#### WORK ITEM
Set down exactly the lines of the listing below that begin at the one containing "[00:00:04.00 to 00:00:05.00]" and end at the last line, both included.
RECORDS SHOWN: Begin
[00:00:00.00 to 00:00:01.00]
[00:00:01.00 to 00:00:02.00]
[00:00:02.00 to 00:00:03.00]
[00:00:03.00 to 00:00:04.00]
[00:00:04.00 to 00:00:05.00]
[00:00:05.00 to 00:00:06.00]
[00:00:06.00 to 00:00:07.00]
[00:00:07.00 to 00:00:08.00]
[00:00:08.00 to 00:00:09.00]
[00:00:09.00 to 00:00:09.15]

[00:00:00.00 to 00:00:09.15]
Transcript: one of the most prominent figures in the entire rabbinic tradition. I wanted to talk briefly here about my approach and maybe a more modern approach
RECORDS SHOWN: End
#### SOLUTION FOR THIS PROBLEM
[00:00:04.00 to 00:00:05.00]
[00:00:05.00 to 00:00:06.00]
[00:00:06.00 to 00:00:07.00]
[00:00:07.00 to 00:00:08.00]
[00:00:08.00 to 00:00:09.00]
[00:00:09.00 to 00:00:09.15]

[00:00:00.00 to 00:00:09.15]
Transcript: one of the most prominent figures in the entire rabbinic tradition. I wanted to talk briefly here about my approach and maybe a more modern approach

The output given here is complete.